Thomas Nides, the deputy secretary of state for management and resources, said at a Washington think tank yesterday he is pleased the Budget Control Act of 2011 for the first time includes State Department and U.S. Agency for International Development (USAID) funding in a broader definition of “security” spending. This security definition–which pertains to the $350 billion in such spending reductions in the first of two rounds of government funding cuts–also includes the Departments of Defense (DoD), Homeland Security (DHS), and Veterans Affairs (VA), along with intelligence and nuclear-security functions.

“That is good news,” Nides said in a speech at the Center for American Progress (CAP), which released an updated report calling for a unified security budget. The left-leaning CAP maintains permanently having such a mega-budget item would help “rebalance” the U.S. security portfolio and “better protect American interests at home and abroad.”

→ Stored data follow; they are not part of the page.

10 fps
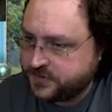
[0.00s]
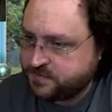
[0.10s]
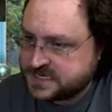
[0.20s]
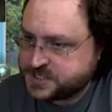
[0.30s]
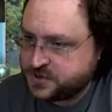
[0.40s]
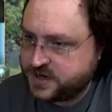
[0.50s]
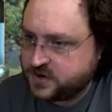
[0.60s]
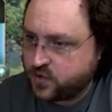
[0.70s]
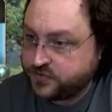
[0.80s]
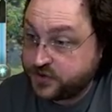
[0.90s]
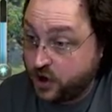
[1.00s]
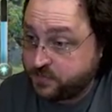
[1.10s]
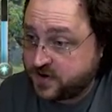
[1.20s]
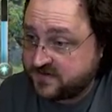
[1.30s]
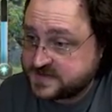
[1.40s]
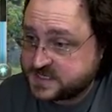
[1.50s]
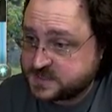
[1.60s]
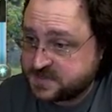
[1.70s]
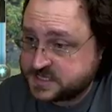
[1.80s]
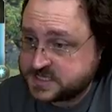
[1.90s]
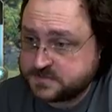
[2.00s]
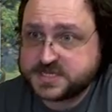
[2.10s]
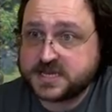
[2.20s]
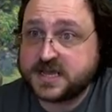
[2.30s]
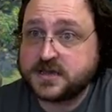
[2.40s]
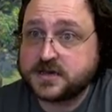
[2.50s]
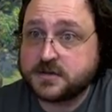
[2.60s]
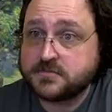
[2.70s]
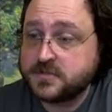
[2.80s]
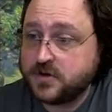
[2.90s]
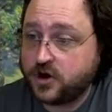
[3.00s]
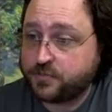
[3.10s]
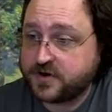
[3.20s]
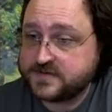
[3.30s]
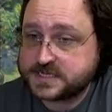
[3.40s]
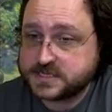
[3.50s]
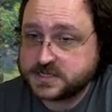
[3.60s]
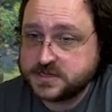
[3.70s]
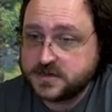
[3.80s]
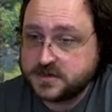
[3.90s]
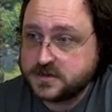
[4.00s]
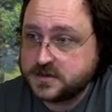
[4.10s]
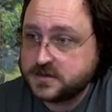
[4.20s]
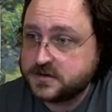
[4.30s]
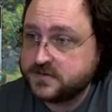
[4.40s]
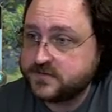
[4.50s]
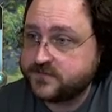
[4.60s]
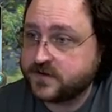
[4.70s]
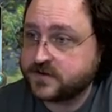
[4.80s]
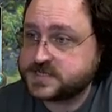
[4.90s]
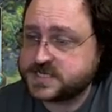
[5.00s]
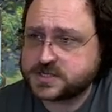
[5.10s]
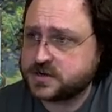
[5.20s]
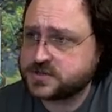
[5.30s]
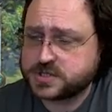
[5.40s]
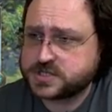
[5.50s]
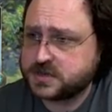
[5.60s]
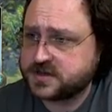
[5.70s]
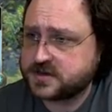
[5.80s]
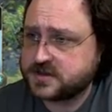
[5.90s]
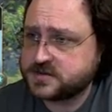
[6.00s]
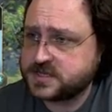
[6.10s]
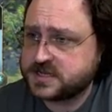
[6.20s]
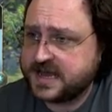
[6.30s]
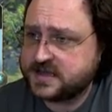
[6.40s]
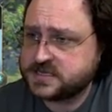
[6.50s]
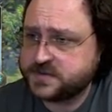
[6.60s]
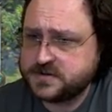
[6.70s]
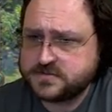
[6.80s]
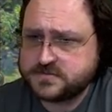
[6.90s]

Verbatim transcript: Plus 30 growth all provinces, plus 10% income all provinces for six turns or something. There's the talisman.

Still, while Nides said he is heartened to see lawmakers including the State Department and USAID funding with the military-related budgets for the first time in the new law, he is concerned about how that specific funding cut will be apportioned among the “security” entities .

“There is a real risk that Congress could decide to shield defense spending and other categories of spending by cutting everything else, and that, my friends, is the bad news,” he said.

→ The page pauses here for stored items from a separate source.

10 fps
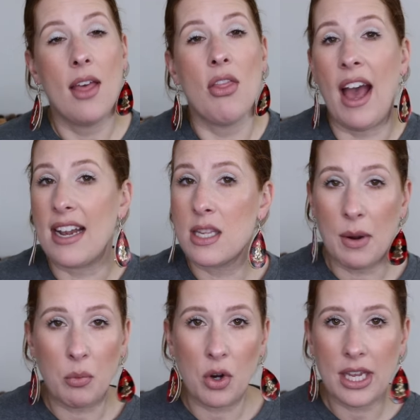That's
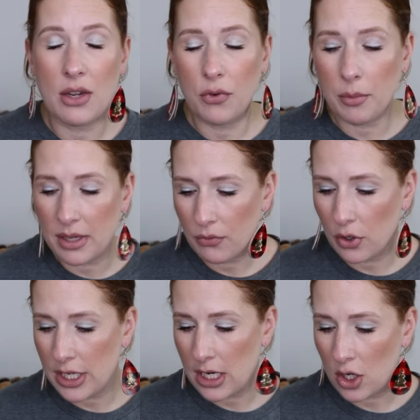been working for me
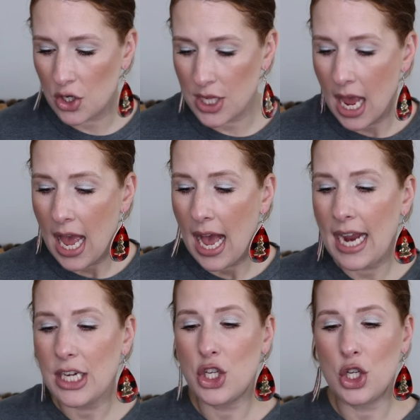for years.
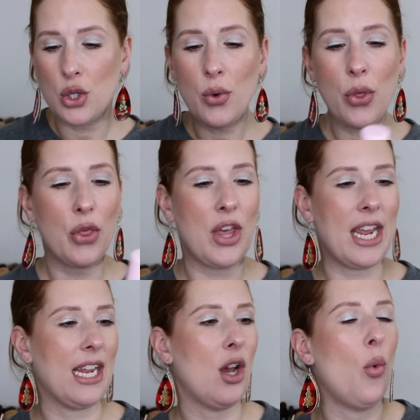I do
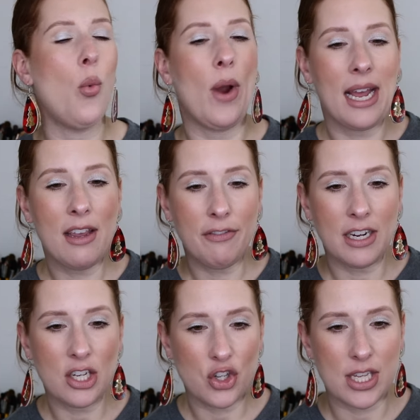think when I
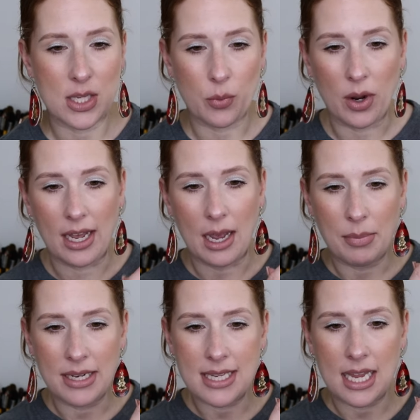finish this one up,
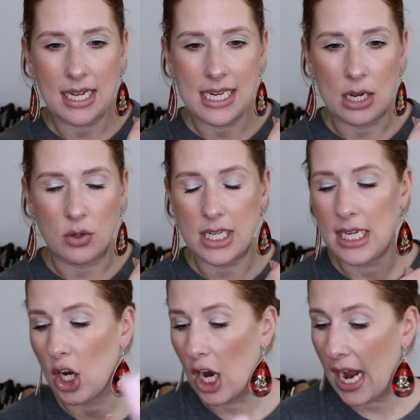it's like down to
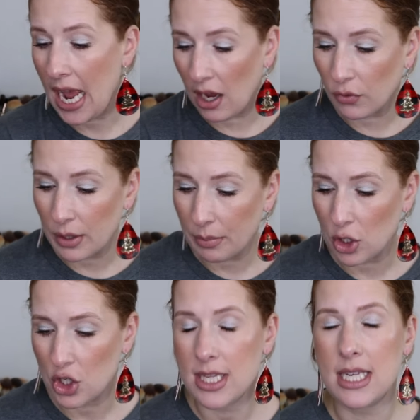here. I have
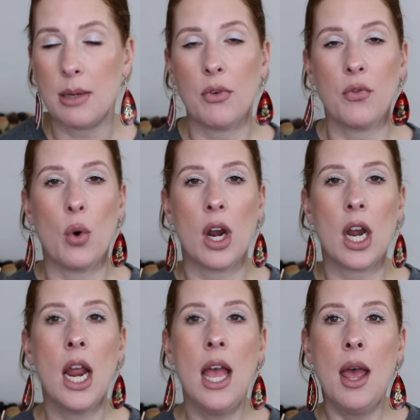repurchased it
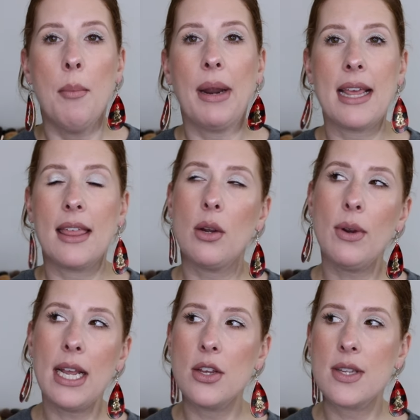before, but I think
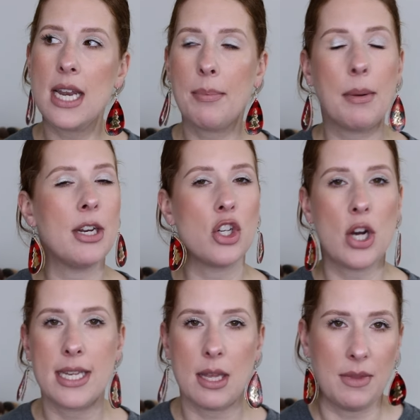when I use it up, I'm going to
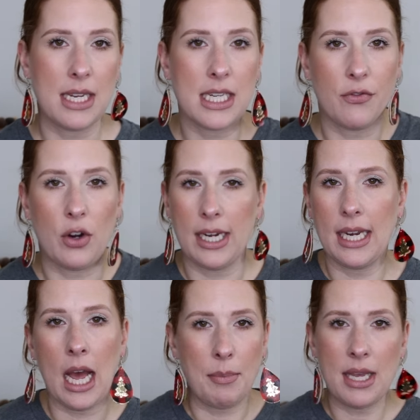try something different.
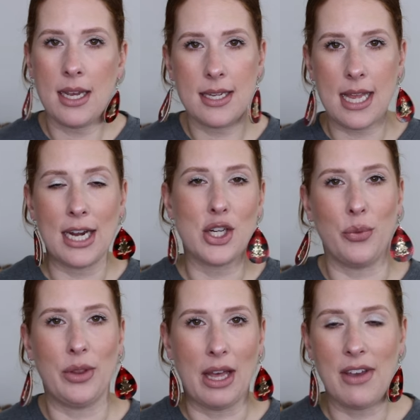Not because I
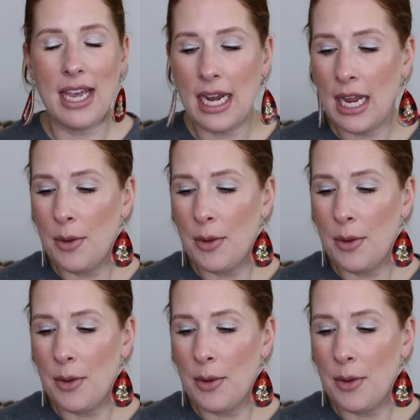don't love it,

Lawrence Korb, a senior fellow at CAP who served in the Pentagon under former President Ronald Reagan, similarly said it was “good news and bad news” that the deficit-reduction law created the combined security category for the first round of cuts.

The White House said the Budget Control Act of 2011, which President Barack Obama signed Aug. 2, will result in $350 billion in defense-related cuts over the next 10 years. In addition to those reductions, a new congressional Joint Select Committee on Deficit Reduction began talking this week about how to find addition government-wide savings in a second round of cuts that will be decided by the end of the year.

The new budget-control law itself does not specify the $350 billion in first-round defense-related cuts over the next decade. Instead, it provides dollar caps for the “security” spending in the first two years, which are $684 billion in fiscal year 2012 and $686 billion in FY ’13. Observers have noted that Congress will decide how to apportion those monies among the “security” spending entities including the Pentagon and State Department.

Nides and Korb expressed concern yesterday about lawmakers cutting non-military security spending to maintain Pentagon funding.

“Our fear this year is that things may get worse, because as we deal…with our deficit situation people might be more willing to go after the State Department and AID rather than the Department of Defense,” Korb said.

Nides noted that both the House Foreign Affairs Committee and a House Appropriations subcommittee have already called for cutting Obama’s FY ’12 budget request for the State Department.

“We at State and USAID are not trying to rob the Pentagon to pay ourselves,” Nides said. “I am not here today to talk about cutting military spending. Our goal is to match our spending on diplomacy and development and the military with our national security challenges. I’ve said this until I am blue in my face and I’ll repeat it again: The State Department and USAID make up about 1 percent of the federal budget. Deep and disproportionate cuts in the State and USAID won’t do anything or make any sense if our goal is to enhance our national security.”

Korb said in previous years “most people” ignored the proposal for a unified security budget and thought it was “naive.” But, he said more people have accepted the concept over the years, including Pentagon officials.

The report he helped craft on a “unified security budget” notes that for every dollar spent on the State Department and USAID, the government spends $12 on the DoD. And for every dollar spent on DHS, $11 is spent on the Pentagon.